200 devices. Soldering them all by hand was not realistic. So, I incorporated design features to "make my life easier."

  1. Full SMD (Surface Mount Device): I switched all components to surface mount types so I could outsource the entire PCB manufacturing and assembly process.
  2. No Wires: I designed the battery holder to be soldered directly to the back of the PCB. This eliminated the need for tedious wire stripping and routing. (Only the battery holder is non-SMD. I can tolerate doing 400 solderings myself.)
  3. Calculated Angle: The battery holder doubles as a stand. When placed on the floor, the microphone and LEDs are positioned at the perfect angle for the observer. The result is a compact device, roughly the same size as a AAA battery, that is very easy to handle.

Step 3: Verification Experiment 1 (Linear Array)

The 200 sensors are complete! First, I lined them up in a straight line to verify if I could see the speed of sound. The experiment took place in a gym about 20 meters deep. At 340m/s, sound travels from one end to the other in just 0.06 seconds.
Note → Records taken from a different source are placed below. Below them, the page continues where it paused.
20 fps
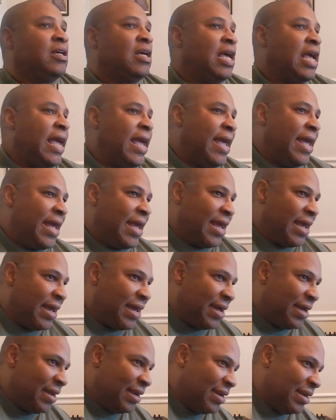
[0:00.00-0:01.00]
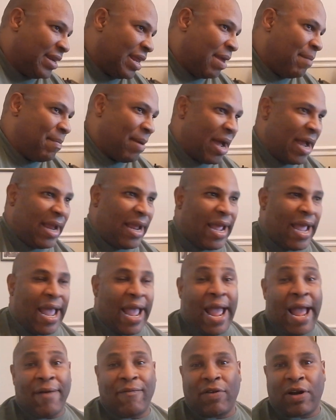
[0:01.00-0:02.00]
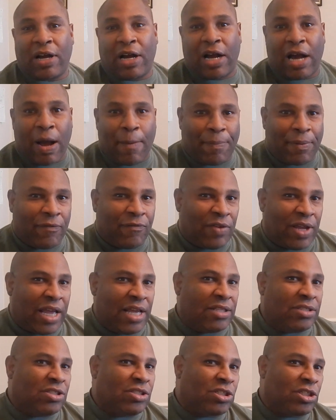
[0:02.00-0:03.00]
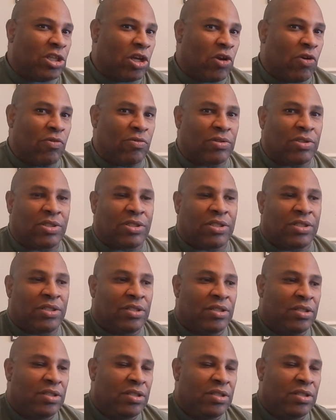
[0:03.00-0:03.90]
and they might have a couple of inserts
You might think, "Can we really see something that fast?" But the human eye is amazing—I could clearly see the light zipping across the line. Checking with smartphone slow-motion video (240fps), I captured about 16 frames (0.5 seconds) of the light traveling. The video clearly captured the phenomenon. The experiment was a success!

Step 4: Verification Experiment 2 (2D Matrix)

Now for the real deal: "2D Visualization." I laid out the sensors on the gym floor in a matrix of 20 vertical by 10 horizontal units, spaced about 1 meter apart. Imagine this: to place 200 sensors on the floor, you have to squat and stand up 200 times. This was physically the hardest part of the experiment! When I clapped my hands in the "center" of the sensor field... "I saw it!!" I reviewed the video in super slow motion (1/32 speed). It beautifully captured the sound spreading outward from the center in an arc. Just like ripples spreading on water, I was able to visualize the invisible energy of sound traveling through space using particles of light.

I cannot express the emotion I felt when I finally saw this "sound wave."

Why don't you try taking a peek into the world of the speed of sound?